## The task
Please copy every record below exactly, leaving out the pictures.

## Provided data
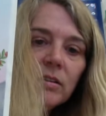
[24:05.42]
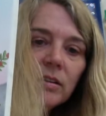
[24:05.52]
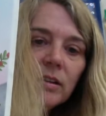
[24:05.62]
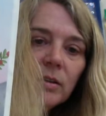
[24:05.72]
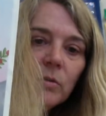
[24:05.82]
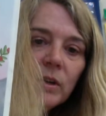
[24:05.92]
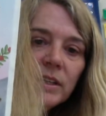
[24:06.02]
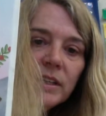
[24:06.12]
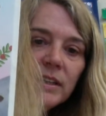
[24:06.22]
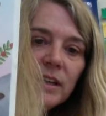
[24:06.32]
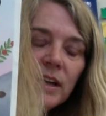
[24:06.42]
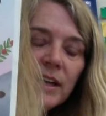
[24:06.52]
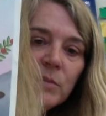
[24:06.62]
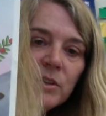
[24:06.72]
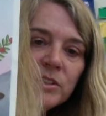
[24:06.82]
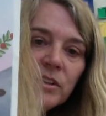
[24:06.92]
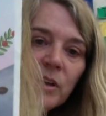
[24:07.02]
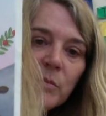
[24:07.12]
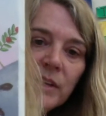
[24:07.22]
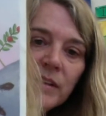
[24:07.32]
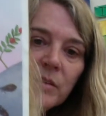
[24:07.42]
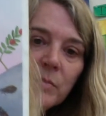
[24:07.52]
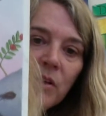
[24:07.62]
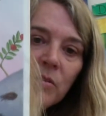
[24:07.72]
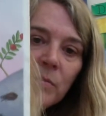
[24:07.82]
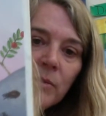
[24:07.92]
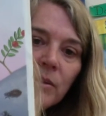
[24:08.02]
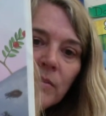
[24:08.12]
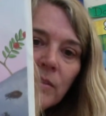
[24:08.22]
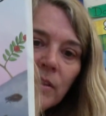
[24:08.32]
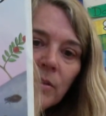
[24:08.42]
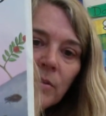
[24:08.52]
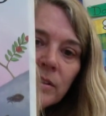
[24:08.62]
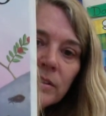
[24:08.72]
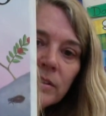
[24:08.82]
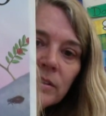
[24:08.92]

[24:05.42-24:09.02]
And one dead guy. He must have got bit in the mouth by one of the other ones.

## Exercise response
[24:05.42]
[24:05.52]
[24:05.62]
[24:05.72]
[24:05.82]
[24:05.92]
[24:06.02]
[24:06.12]
[24:06.22]
[24:06.32]
[24:06.42]
[24:06.52]
[24:06.62]
[24:06.72]
[24:06.82]
[24:06.92]
[24:07.02]
[24:07.12]
[24:07.22]
[24:07.32]
[24:07.42]
[24:07.52]
[24:07.62]
[24:07.72]
[24:07.82]
[24:07.92]
[24:08.02]
[24:08.12]
[24:08.22]
[24:08.32]
[24:08.42]
[24:08.52]
[24:08.62]
[24:08.72]
[24:08.82]
[24:08.92]

[24:05.42-24:09.02]
And one dead guy. He must have got bit in the mouth by one of the other ones.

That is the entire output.